Happenstance then magnified this unlikely alliance. Failure to find weapons of mass destruction in Iraq and the inability to prove relevant connections between Saddam Hussein and Al Qaeda left the president, by the time of his second inaugural address, justifying the war exclusively in neoconservative terms: that is, as part of an idealistic policy of political transformation of the broader Middle East. The president's Jacksonian base, which provides the bulk of the troops serving and dying in Iraq, has no natural affinity for such a policy but would not abandon the commander in chief in the middle of a war, particularly if there is clear hope of success.
This war coalition is fragile, however, and vulnerable to mishap. If Jacksonians begin to perceive the war as unwinnable or a failure, there will be little future support for an expansive foreign policy that focuses on promoting democracy. That in turn could drive the 2008 Republican presidential primaries in ways likely to affect the future of American foreign policy as a whole.
Israel did not have either the resources or an international environment to permit it to establish a new political order in Lebanon to its own liking. Israel's misadventure ended only eighteen years later when Prime Minister Ehud Barak unilaterally withdrew Israel's remaining forces from southern Lebanon. If we are willing to sacrifice, the U.S. has the resources and - as the world's hegemonic power - the permissive international environment to try to work its will in Iraq.
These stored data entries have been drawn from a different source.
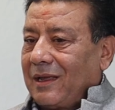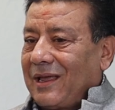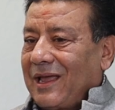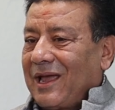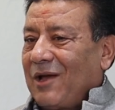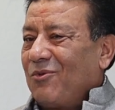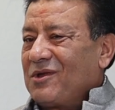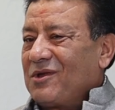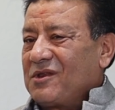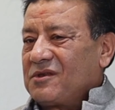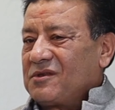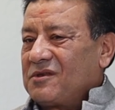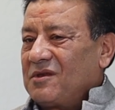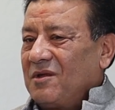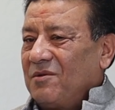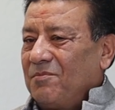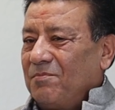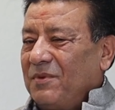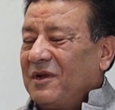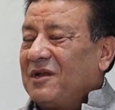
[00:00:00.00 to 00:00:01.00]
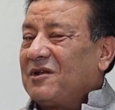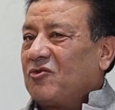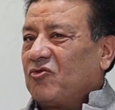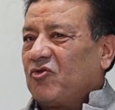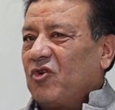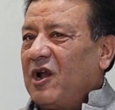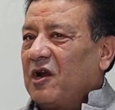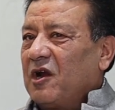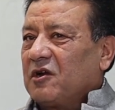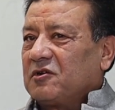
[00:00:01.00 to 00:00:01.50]
I was a bit
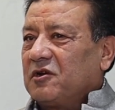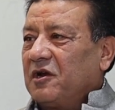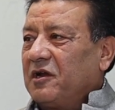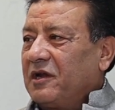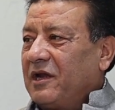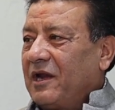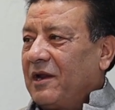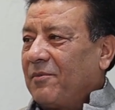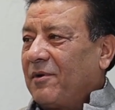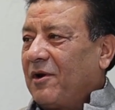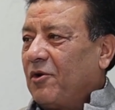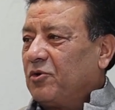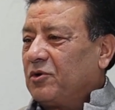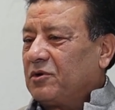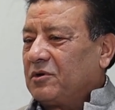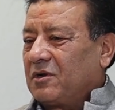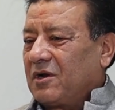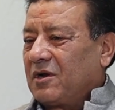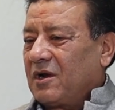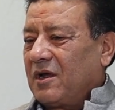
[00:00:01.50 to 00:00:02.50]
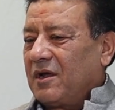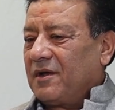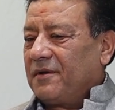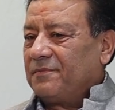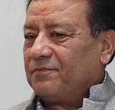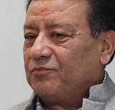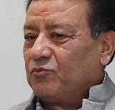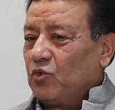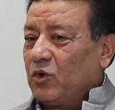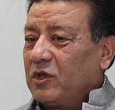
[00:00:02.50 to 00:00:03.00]
reluctant about uh,
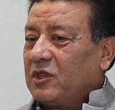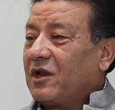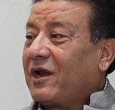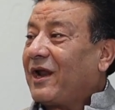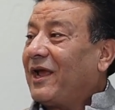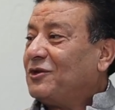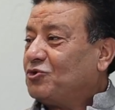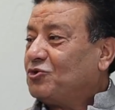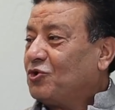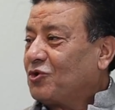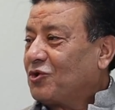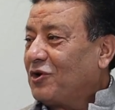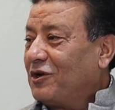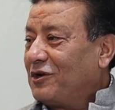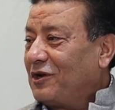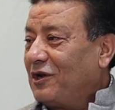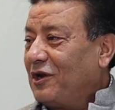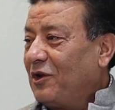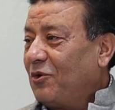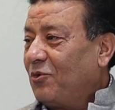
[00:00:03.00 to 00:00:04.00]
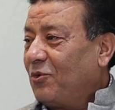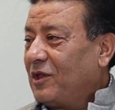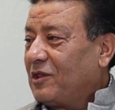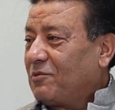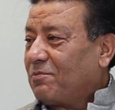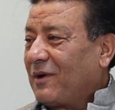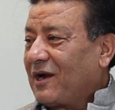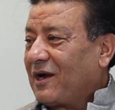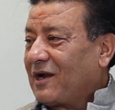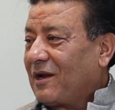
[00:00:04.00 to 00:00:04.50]
whether I should continue
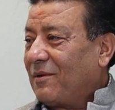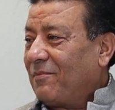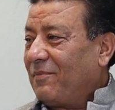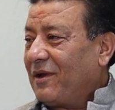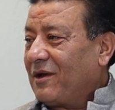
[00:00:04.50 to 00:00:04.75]
with PATA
I believe, however, that the majority of the American people have given up on President Bush: he is not believed; he does not have the political capital or trust to ask for the sacrifices that Krepinevich's strategy - itself not guaranteed to succeed - would require. Bush might create a political opening by firing the national security team, beginning with Secretary Rumsfeld, responsible for the Iraq disaster, but such a bold step seems unlikely.
Interim Conclusion
Iraq is not Lebanon, however; and America is not Israel. Israel's too-long delayed departure helped initiate a process that seems to be culminating in the termination of Syrian (indirect) rule over the country as though Lebanon were a Syrian province, much as China now rules Hong Kong. America's departure from Iraq well may intensify the conflict among the country's contending factions.
What responsibility, if any, do we have to the peoples will be leaving behind? At a minimum, I would argue, we ought not once again betray the Kurds. At a maximum, and if at the time of withdrawal an Iraqi government exists with a modicum of democratic legitimacy, we ought to provide it with some continuing support.
But above all, we as a people need to draw the appropriate conclusions from Bush's misadventure in Iraq. We must demand honesty of our elected leaders, a clear statement of political goals for any armed intervention, and a clear statement of a realistic strategy, and its costs, for achieving those goals. Finally, those who led us into this folly need to be given a considerable period of time in private life to reflect on their errors.